Below are the Lagrangian form and corresponding KKT conditions (\(C > 0\)):

\[ \mathcal{L}((w, b, \xi), (\alpha, \beta)) = \frac{1}{2} \|w\|^2 + C \sum_i \xi_i - \sum_i \alpha_i \left\{ y_i (w^T x_i + b) - (1 - \xi_i) \right\} - \sum_i \beta_i \xi_i \]

Conditions: 1) \(y_i (w^T x_i + b) - (1 - \xi_i) \geq 0\), \(\xi_i \geq 0\) \(\quad \forall i\)

\(\alpha_i \geq 0\), \(\beta_i \geq 0\) \(\quad \forall i\)
\(\alpha_i \left\{ y_i (w^T x_i + b) - (1 - \xi_i) \right\} = 0\), \(\beta_i \xi_i = 0\)
\[ \frac{\partial \mathcal{L}}{\partial w} = w - \sum_i \alpha_i y_i x_i = 0, \quad \frac{\partial \mathcal{L}}{\partial b} = \sum_i \alpha_i y_i = 0, \quad \frac{\partial \mathcal{L}}{\partial \xi_i} = C - \alpha_i - \beta_i = 0 \quad \forall i \]

Let \(f_i = w^T x_i + b\) for simplicity.

Case 1: \(1 - y_i f_i \leq 0\)

Assume that \(\xi_i > 0\). \(\beta_i \xi_i = 0\) \(\Rightarrow\) \(\beta_i = 0\) (by KKT (iii)), so \(\beta_i = 0\). Since \(\alpha_i = C\) (by KKT (iv)), \(y_i f_i - 1 + \xi_i = 0\) (KKT (iii)). This leads to: \[ \xi_i = 1 - y_i f_i \leq 0, \] which is a contradiction (since \(\xi_i \geq 0\)). Thus, \(\xi_i = 0\) (by KKT (ii)).

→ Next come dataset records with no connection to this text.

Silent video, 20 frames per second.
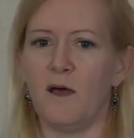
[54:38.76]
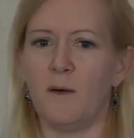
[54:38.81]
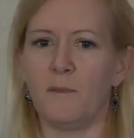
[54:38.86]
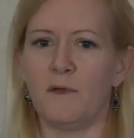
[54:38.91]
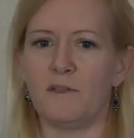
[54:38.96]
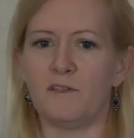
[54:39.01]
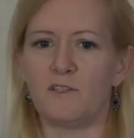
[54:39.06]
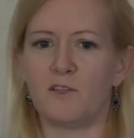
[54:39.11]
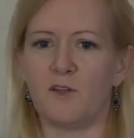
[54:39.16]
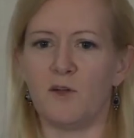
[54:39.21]

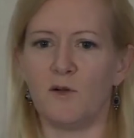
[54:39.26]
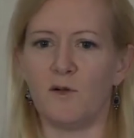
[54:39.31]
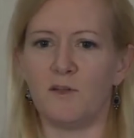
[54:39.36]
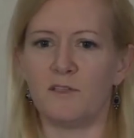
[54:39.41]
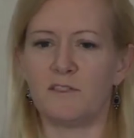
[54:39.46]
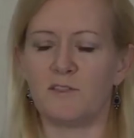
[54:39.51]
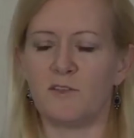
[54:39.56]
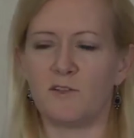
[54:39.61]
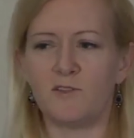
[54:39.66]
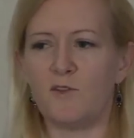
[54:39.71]
And so
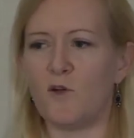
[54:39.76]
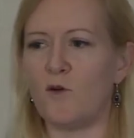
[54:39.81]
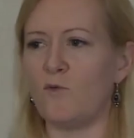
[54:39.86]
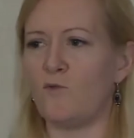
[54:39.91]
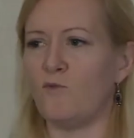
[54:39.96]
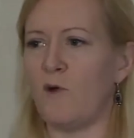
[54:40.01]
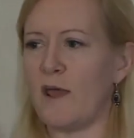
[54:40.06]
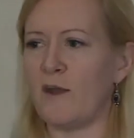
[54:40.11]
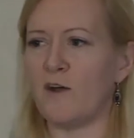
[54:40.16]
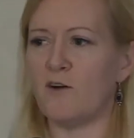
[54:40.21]
there's no
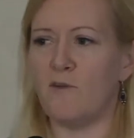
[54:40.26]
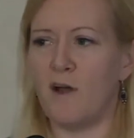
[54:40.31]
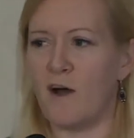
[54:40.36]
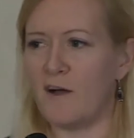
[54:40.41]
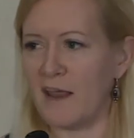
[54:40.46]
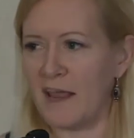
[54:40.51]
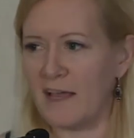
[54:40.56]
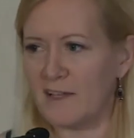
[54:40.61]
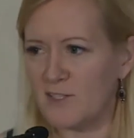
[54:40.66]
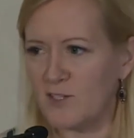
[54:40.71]
right or
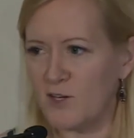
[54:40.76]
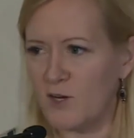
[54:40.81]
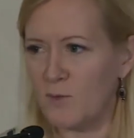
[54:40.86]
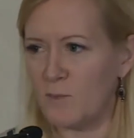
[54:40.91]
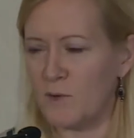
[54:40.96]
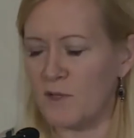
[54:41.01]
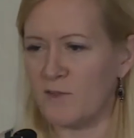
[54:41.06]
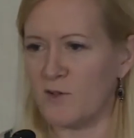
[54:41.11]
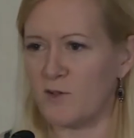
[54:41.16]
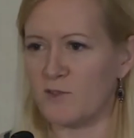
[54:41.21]
wrong answer,
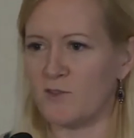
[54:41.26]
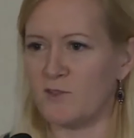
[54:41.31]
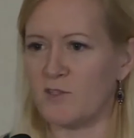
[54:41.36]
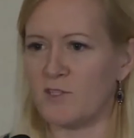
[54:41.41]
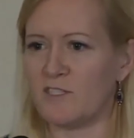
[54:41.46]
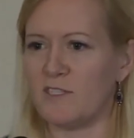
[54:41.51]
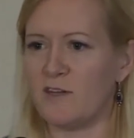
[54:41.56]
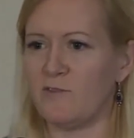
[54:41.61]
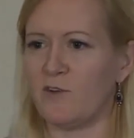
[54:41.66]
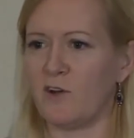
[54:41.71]
but those are
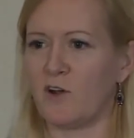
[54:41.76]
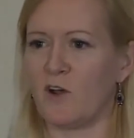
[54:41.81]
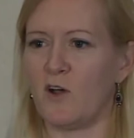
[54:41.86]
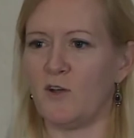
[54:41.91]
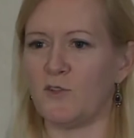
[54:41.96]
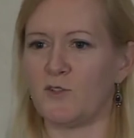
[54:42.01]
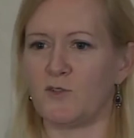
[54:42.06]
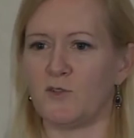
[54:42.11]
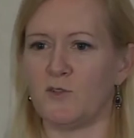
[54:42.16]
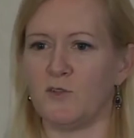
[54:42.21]
just different
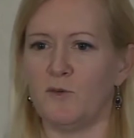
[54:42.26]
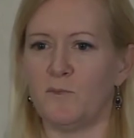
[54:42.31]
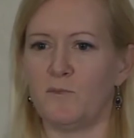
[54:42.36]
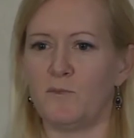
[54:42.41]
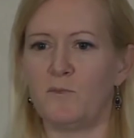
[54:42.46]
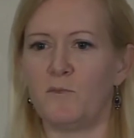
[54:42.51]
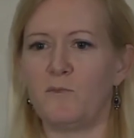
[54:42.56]
cultural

Case 2: \(1 - y_i f_i > 0\)

\(\xi_i \geq 1 - y_i f_i\) (by KKT (ii)), so \(\xi_i > 0\) and accordingly \(\beta_i = 0\) (by KKT (iii)). Since \(C = \alpha_i\) (by KKT (iv)), \(y_i f_i - 1 + \xi_i = 0\) (by KKT (iii)). Thus: \[ \xi_i = 1 - y_i f_i \]

Therefore: \[ \hat{\xi}_i = (1 - y_i f_i)_+ \]

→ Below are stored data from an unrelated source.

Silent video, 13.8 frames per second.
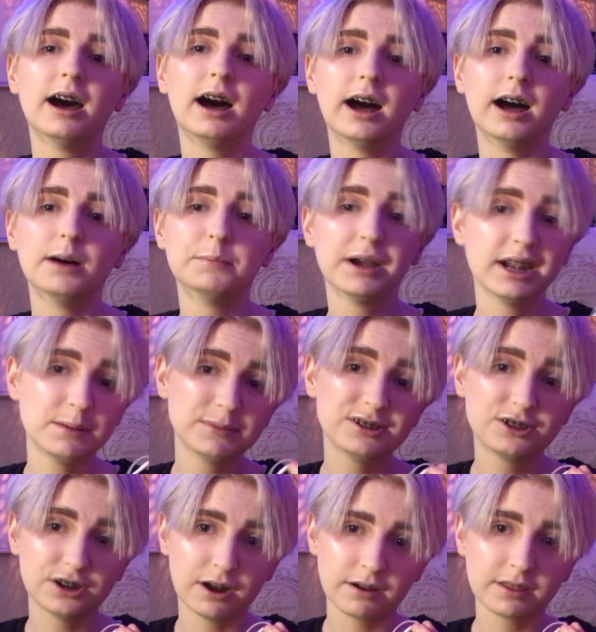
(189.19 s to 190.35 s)
Uh, my name is
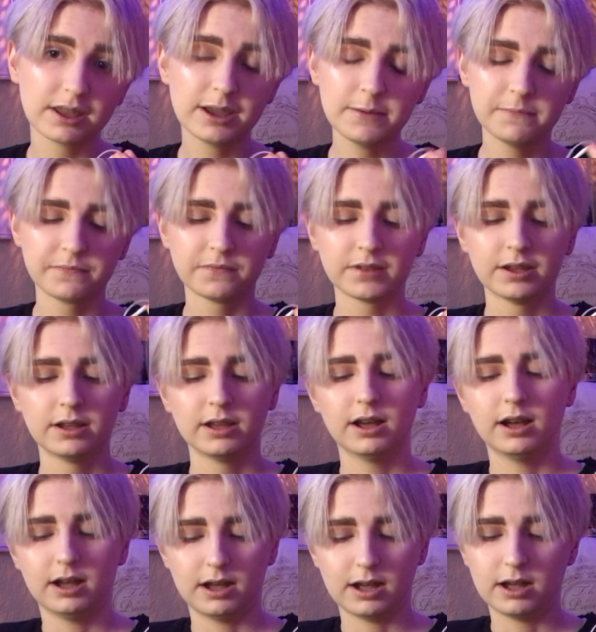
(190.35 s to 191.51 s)
Charlie.
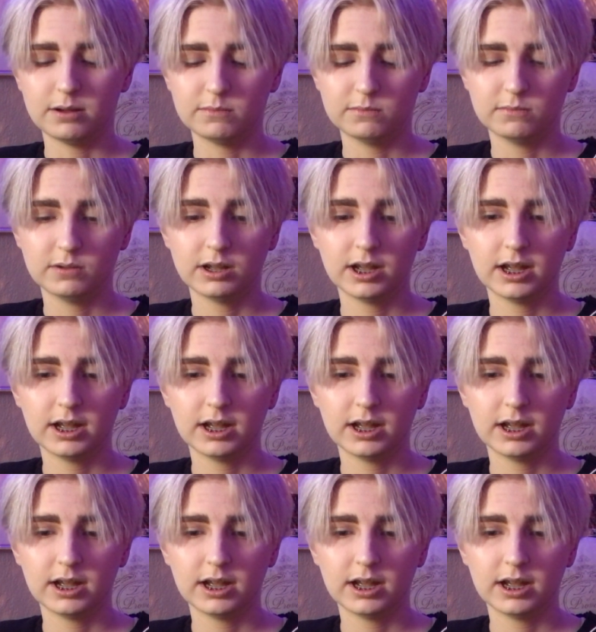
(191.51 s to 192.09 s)
Um,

Note that the two statements are equivalent: \[ \left\{ \xi_i \geq 0 \ \&\ \xi_i = 1 - y_i f_i \geq 0 \right\} \ \Longleftrightarrow \ \left\{ \xi_i = (1 - y_i f_i)_+ \right\}. \]

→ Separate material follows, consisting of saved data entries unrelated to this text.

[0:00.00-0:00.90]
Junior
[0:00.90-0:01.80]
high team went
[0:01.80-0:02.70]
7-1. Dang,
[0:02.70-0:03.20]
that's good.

(2) Show that: \[ \min_{w, b, \xi} \left\{ \frac{1}{2} \|w\|^2 + C \sum_i \xi_i : \xi_i \geq 0, \ \xi_i \geq 1 - y_i f_i \right\} = \min_{w, b} \left\{ \frac{1}{2} \|w\|^2 + C \sum_i (1 - y_i f_i)_+ \right\}\]

solution

1) “\(\leq\)” direction:

\[\begin{aligned} &\min_{w, b, \xi} \left\{ \frac{1}{2} \|w\|^2 + C \sum_i \xi_i : \xi_i \geq 0, \ \xi_i \geq 1 - y_i f_i \right\} \\ &= \min_{w, b, \xi} \left\{ \frac{1}{2} \|w\|^2 + C \sum_i \xi_i : \xi_i = (1 - y_i f_i)_+ \right\} \\ &\geq \min_{w, b, \xi} \left\{ \frac{1}{2} \|w\|^2 + C \sum_i \xi_i : \xi_i \geq (1 - y_i f_i)_+ \right\} \quad (\text{since feasible region shrinks}) \\ &= \min_{w, b} \left\{ \frac{1}{2} \|w\|^2 + C \sum_i (1 - y_i f_i)_+ \right\} \end{aligned}\]

2) “\(\geq\)” direction:

\[ \min_{w, b, \xi} \left\{ \frac{1}{2} \|w\|^2 + C \sum_i \xi_i : \xi_i \geq (1 - y_i f_i)_+ \right\} \leq \min_{w, b} \left\{ \frac{1}{2} \|w\|^2 + C \sum_i (1 - y_i f_i)_+ \right\} \] because \(A \subset B\) implies \(\min A \ge \min B\). Feasible point choosing \(\xi_i = (1 - y_i f_i)_+\) achieves equality.

3) Conclusion:

\[\min_{w, b, \xi} \left\{ \frac{1}{2} \|w\|^2 + C \sum_i \xi_i : \xi_i \geq 0, \ \xi_i \geq 1 - y_i f_i \right\}= \min_{w, b} \left\{ \frac{1}{2} \|w\|^2 + C \sum_i (1 - y_i f_i)_+ \right\} \]